- Exercise requirements: Starting at the line with "[0:00.00-0:01.00]" and ending at the line with "[0:19.00-0:19.45]", print exactly the lines of the entries below. Pictures do not belong in the copy.
**** Data for the task ****
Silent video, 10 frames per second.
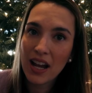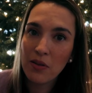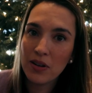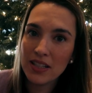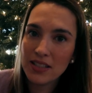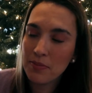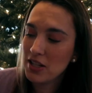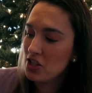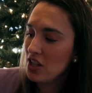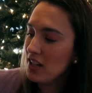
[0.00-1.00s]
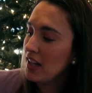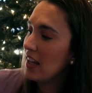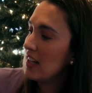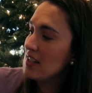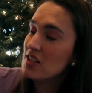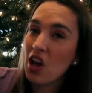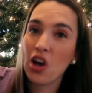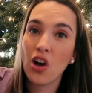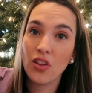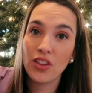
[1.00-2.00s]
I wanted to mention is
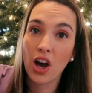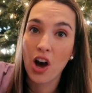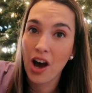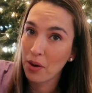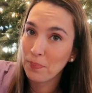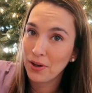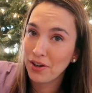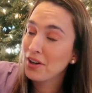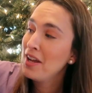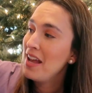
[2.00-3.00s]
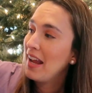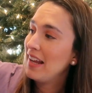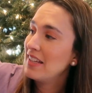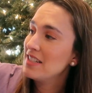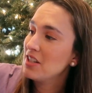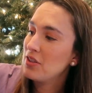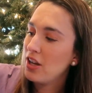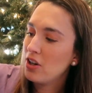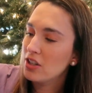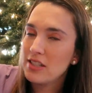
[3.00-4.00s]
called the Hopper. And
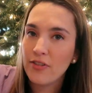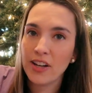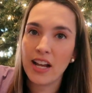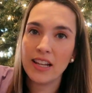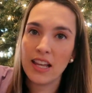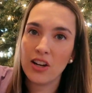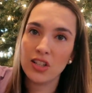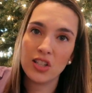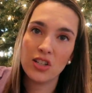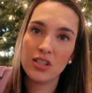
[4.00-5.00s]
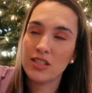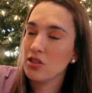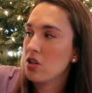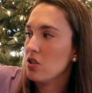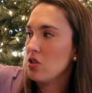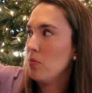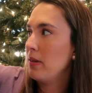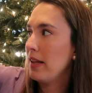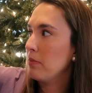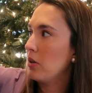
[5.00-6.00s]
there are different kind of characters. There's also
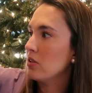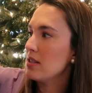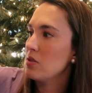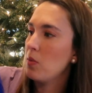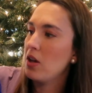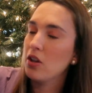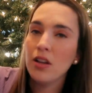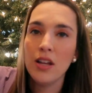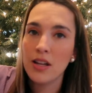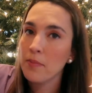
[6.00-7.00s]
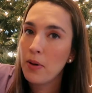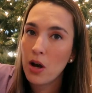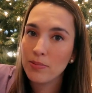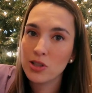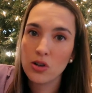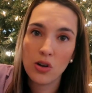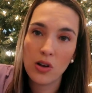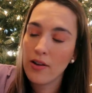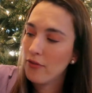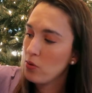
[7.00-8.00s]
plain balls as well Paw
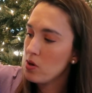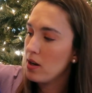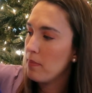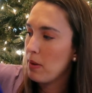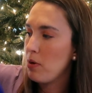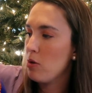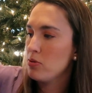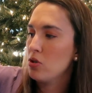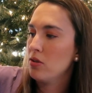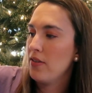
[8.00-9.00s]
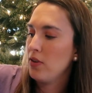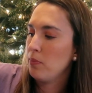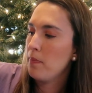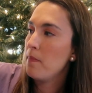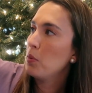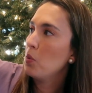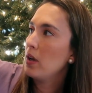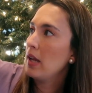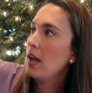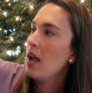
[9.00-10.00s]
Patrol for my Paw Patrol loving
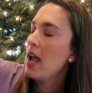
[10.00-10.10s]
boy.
****
**** Data for the task ****
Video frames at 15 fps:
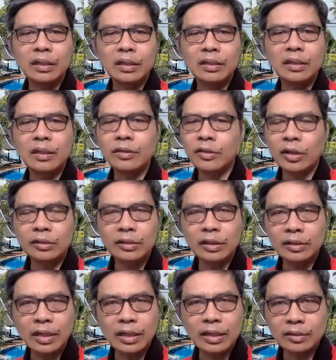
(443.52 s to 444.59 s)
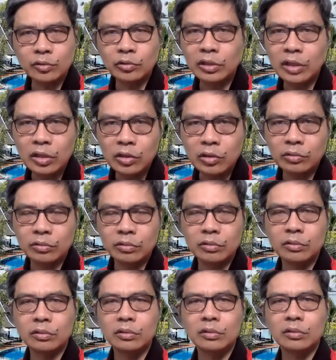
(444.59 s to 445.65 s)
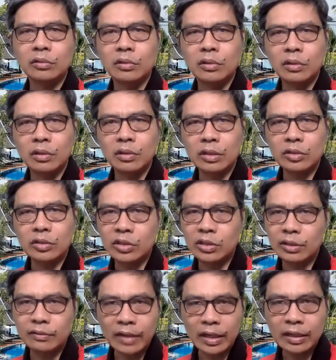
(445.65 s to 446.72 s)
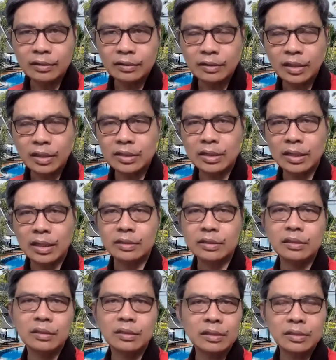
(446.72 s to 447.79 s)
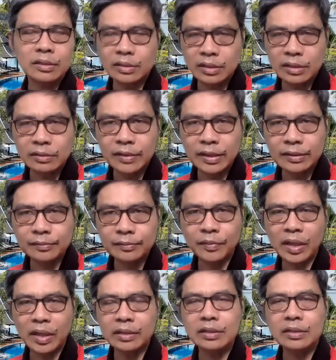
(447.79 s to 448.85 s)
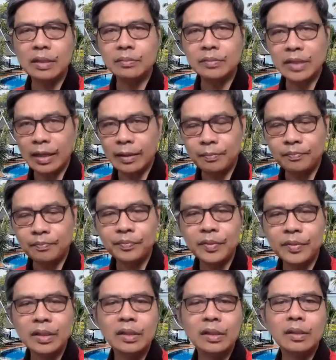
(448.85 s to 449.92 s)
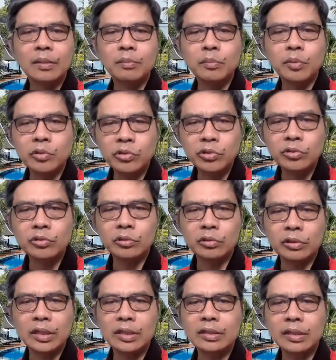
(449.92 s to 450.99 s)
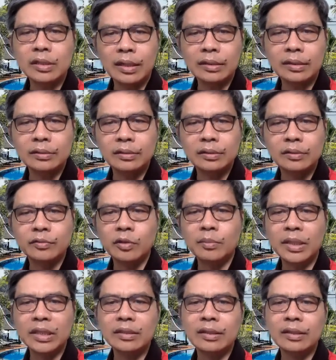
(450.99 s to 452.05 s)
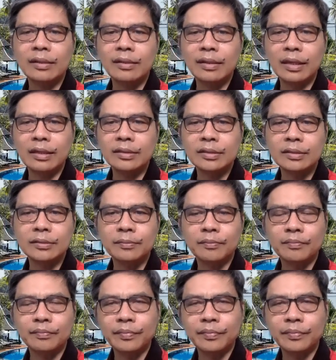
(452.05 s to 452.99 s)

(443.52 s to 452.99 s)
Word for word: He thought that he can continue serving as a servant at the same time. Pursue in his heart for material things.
****
**** Data for the task ****
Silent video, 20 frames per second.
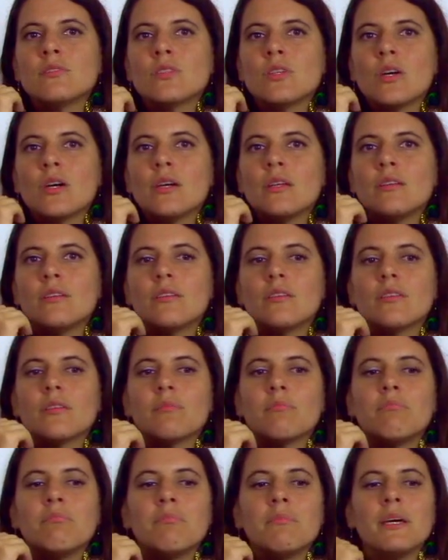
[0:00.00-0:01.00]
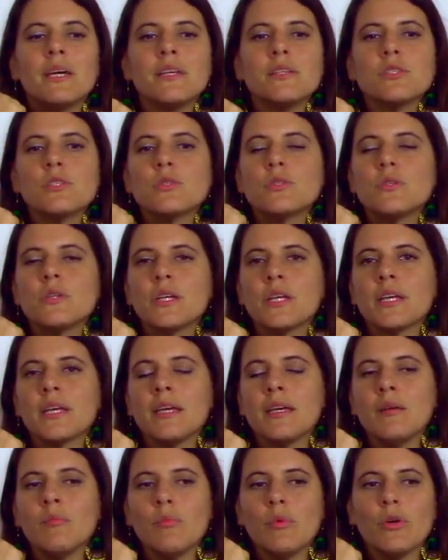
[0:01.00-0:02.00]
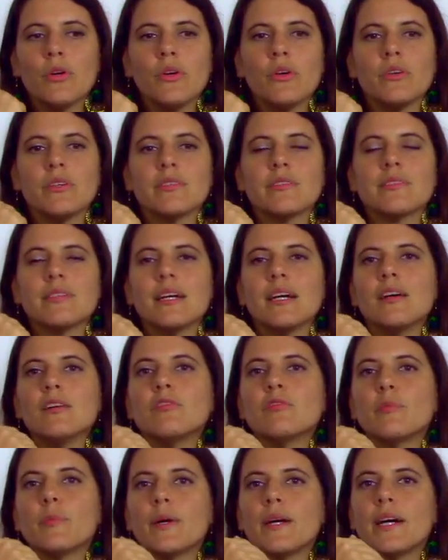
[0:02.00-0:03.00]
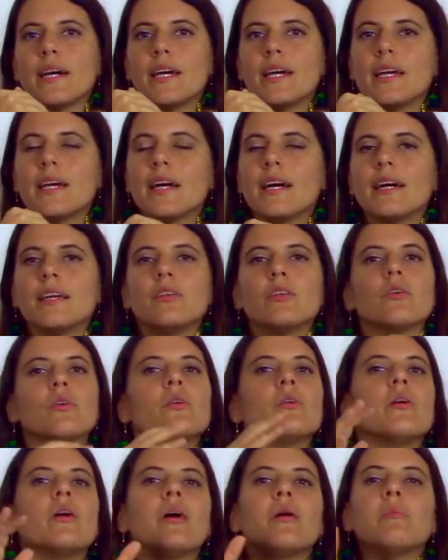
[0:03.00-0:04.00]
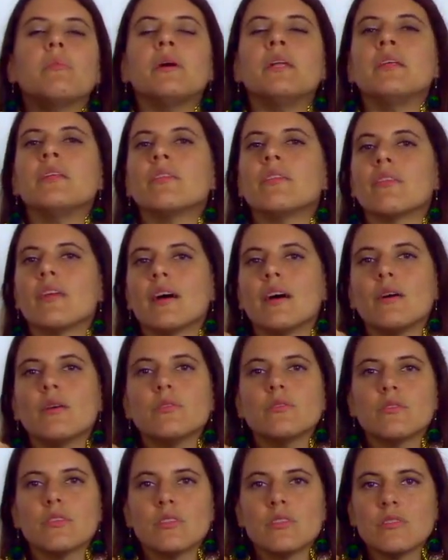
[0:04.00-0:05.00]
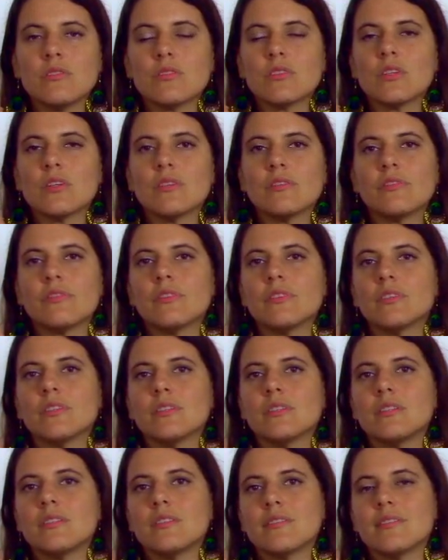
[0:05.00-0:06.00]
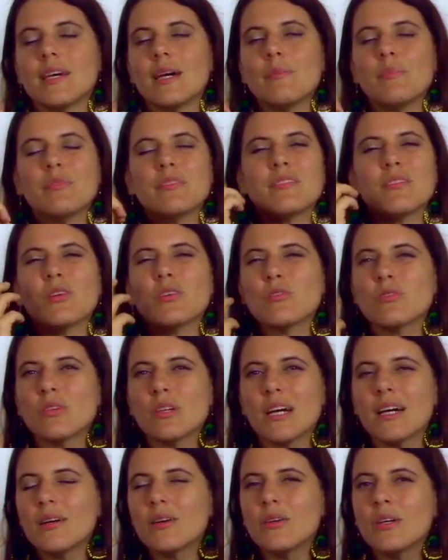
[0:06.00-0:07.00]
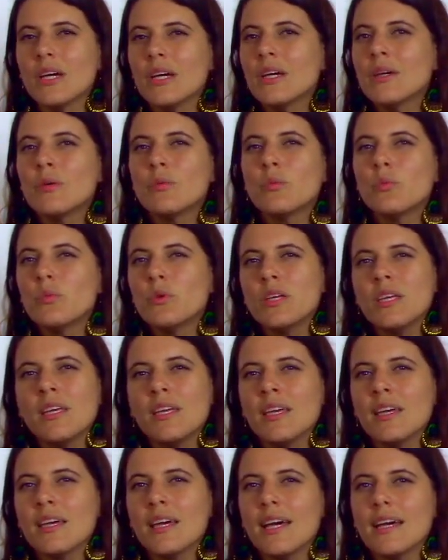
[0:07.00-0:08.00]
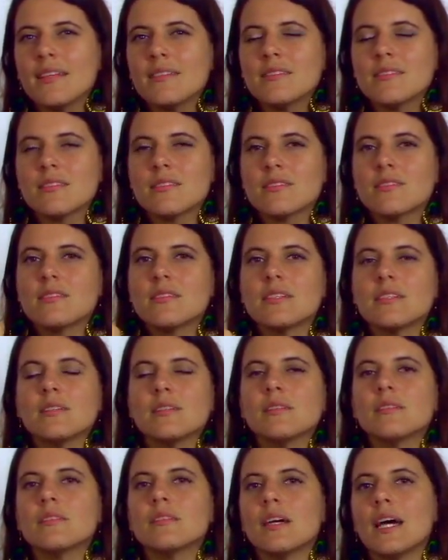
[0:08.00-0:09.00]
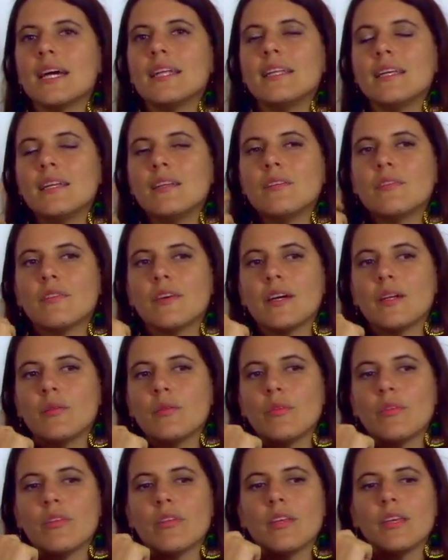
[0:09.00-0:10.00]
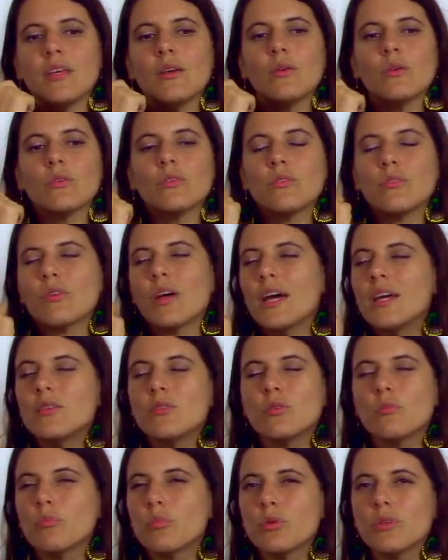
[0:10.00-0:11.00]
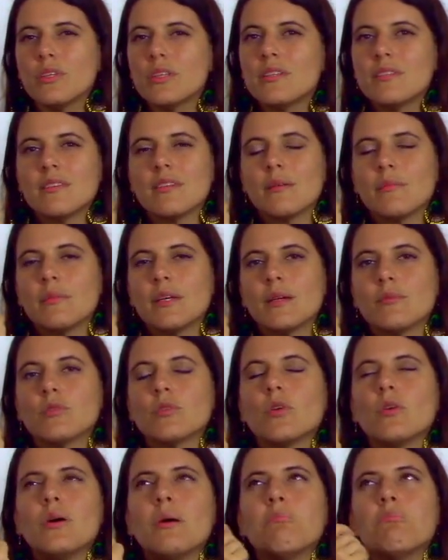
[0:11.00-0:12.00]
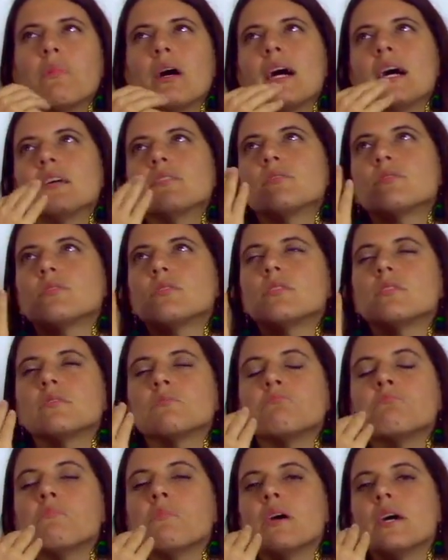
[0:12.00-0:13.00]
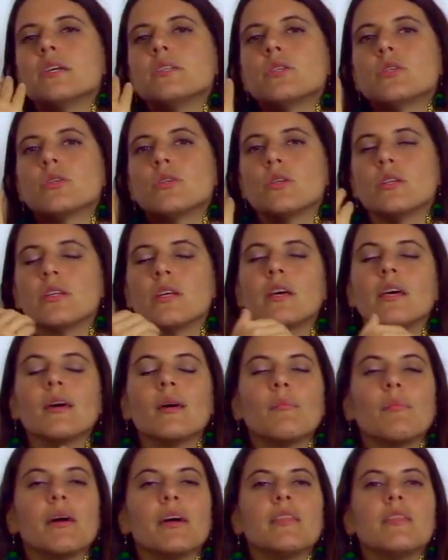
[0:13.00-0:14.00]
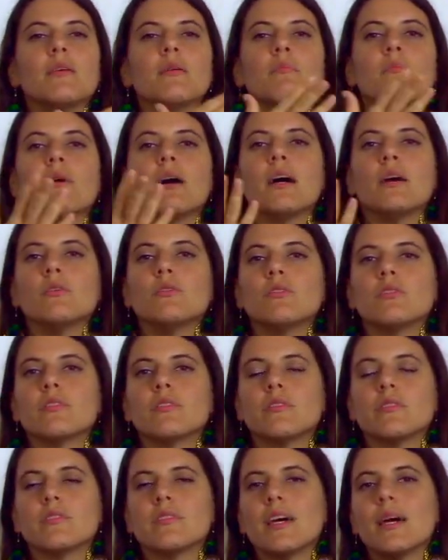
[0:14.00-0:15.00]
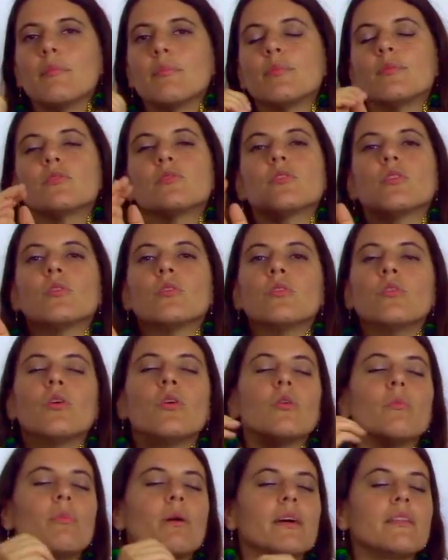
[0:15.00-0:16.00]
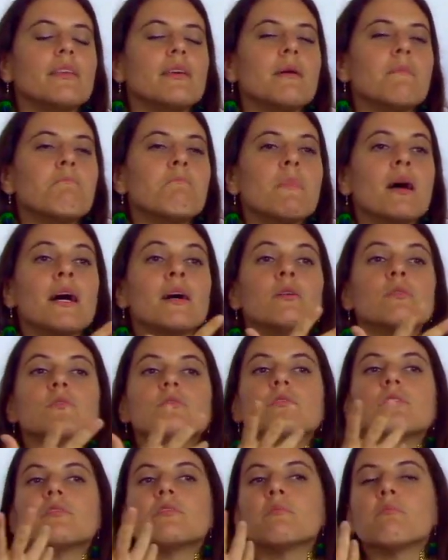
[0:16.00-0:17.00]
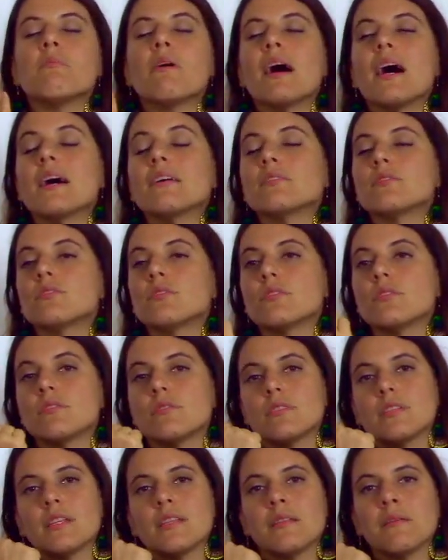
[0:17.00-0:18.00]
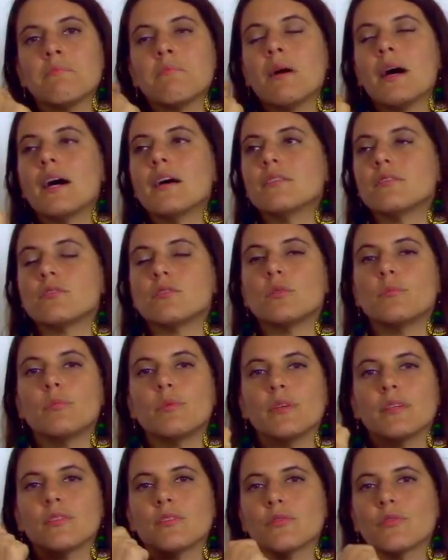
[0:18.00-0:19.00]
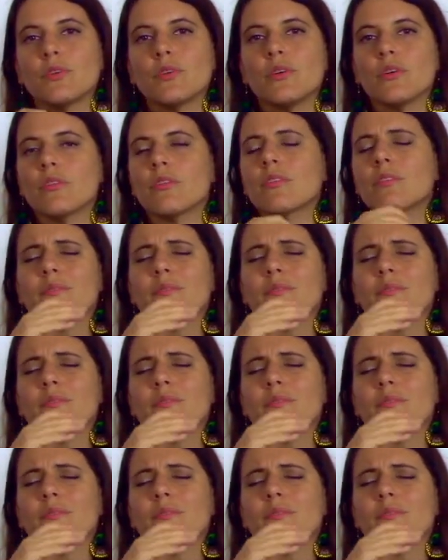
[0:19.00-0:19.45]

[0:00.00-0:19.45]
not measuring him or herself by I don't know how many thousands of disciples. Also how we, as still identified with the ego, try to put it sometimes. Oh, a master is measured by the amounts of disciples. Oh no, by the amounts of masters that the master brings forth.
****
- Task response:
[0:00.00-0:01.00]
[0:01.00-0:02.00]
[0:02.00-0:03.00]
[0:03.00-0:04.00]
[0:04.00-0:05.00]
[0:05.00-0:06.00]
[0:06.00-0:07.00]
[0:07.00-0:08.00]
[0:08.00-0:09.00]
[0:09.00-0:10.00]
[0:10.00-0:11.00]
[0:11.00-0:12.00]
[0:12.00-0:13.00]
[0:13.00-0:14.00]
[0:14.00-0:15.00]
[0:15.00-0:16.00]
[0:16.00-0:17.00]
[0:17.00-0:18.00]
[0:18.00-0:19.00]
[0:19.00-0:19.45]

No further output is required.